What Are The Different Levels Of Dental Sedation?

What Are The Different Levels Of Dental Sedation?

Many people are terrified about getting an appointment with the dentist. The anxiety generated just by the mere thought of seeing the dentist is unfathomable. One would rather endure the agony of a toothache than go meet the dentist. The level of anxiety varies depending on each person.

The anxious type would normally worry exaggeratedly about the visit, and would try inventing excuses to postpone their appointment. The other type is the phobic or the dental phobic who is petrified at the thought of seeing the dentist. These types are normally the ones with bad cases of dental problems. However, modern medicine has allowed the use of dental sedation to calm the anxious.

Dental sedation is a procedure where dentists use medication to help a patient relax while having their dental procedure. Sedation allows patients to get their dental treatment and care without worry or anxiety. There are four levels of sedation available depending on a person’s anxiety level and physical condition.

The four levels include:

1. Minimal Sedation or “anxiolysis” (anxiety relief).
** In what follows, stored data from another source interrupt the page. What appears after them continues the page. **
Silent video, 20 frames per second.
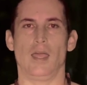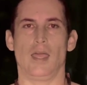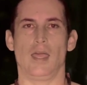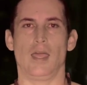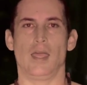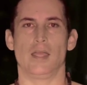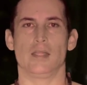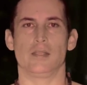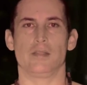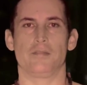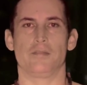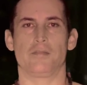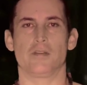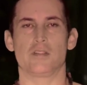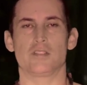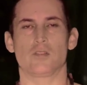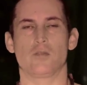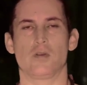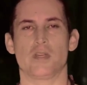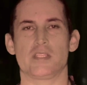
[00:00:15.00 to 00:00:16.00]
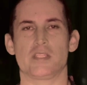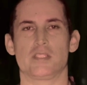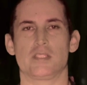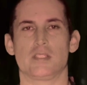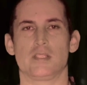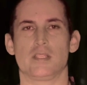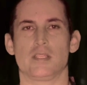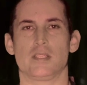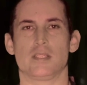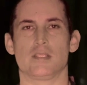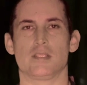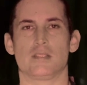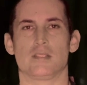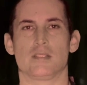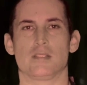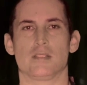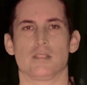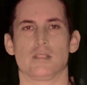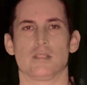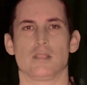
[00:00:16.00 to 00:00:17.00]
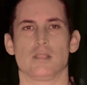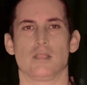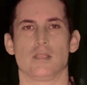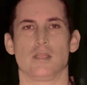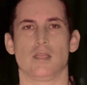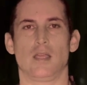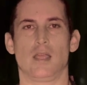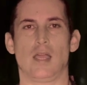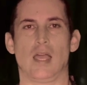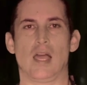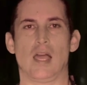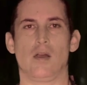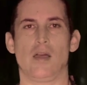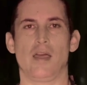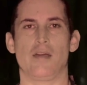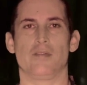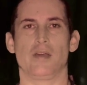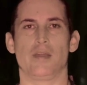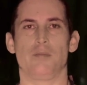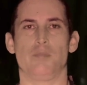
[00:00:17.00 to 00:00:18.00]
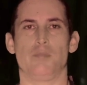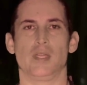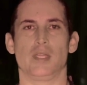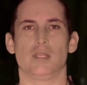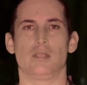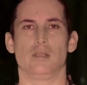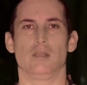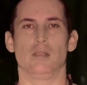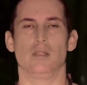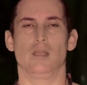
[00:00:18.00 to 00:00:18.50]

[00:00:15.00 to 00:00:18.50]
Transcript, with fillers: And the first question is, how have I been?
The patient is awake but in a very relax state. The person normally responds to verbal commands. This is the lightest form of sedation, and is usually administered to people with a low level of anxiety. Generally, dentists can administer minimal sedation without requiring training or a special permit, as long as it is within the prescribed dosage. Minimal sedation is administered either by oral or by use of nitrous oxide (laughing gas).

2. Moderate sedation or conscious sedation.

The person is awake but in a state of haziness. Speech is slurred and the patient is usually unconscious about their surroundings. Moderate sedation is generally administered to people with a high level of anxiety. The dentist should have additional training, and a special license from local dental authorities to administer moderate sedation. Moderate sedation is administered orally, by use of nitrous oxide or by intravenous method.

3. Deep Sedation.

The patient is between wakefulness and an unconscious state. It is usually administered to patients with high level of anxiety bordering on phobia, or patients who need to undergo oral surgery, or some other intense dental procedure. Only an anesthesiologist or a trained oral surgeon may administer deep sedation. The most common method of deep sedation is by inserting a needle to the vein on the hand, often known as the intravenous method (IV method).

4. General Anesthesia.

The deepest level of sedation where patients are unconscious. Patients under general anesthesia do not respond to any kind of stimulation, and require assistance breathing. General anesthesia is administered to patients who are dental phobic, or those who require invasive procedures such as maxillofacial surgery. Only a general anesthesiologist, dental anesthesiologist or oral surgeon may administer general anesthesia. Due to the high level of risk, general anesthesia is usually done in hospitals. There is always a level of risk in taking sedative medication. The most important thing to remember is to ensure your dentist have the training and qualifications to administer the type of sedation you require.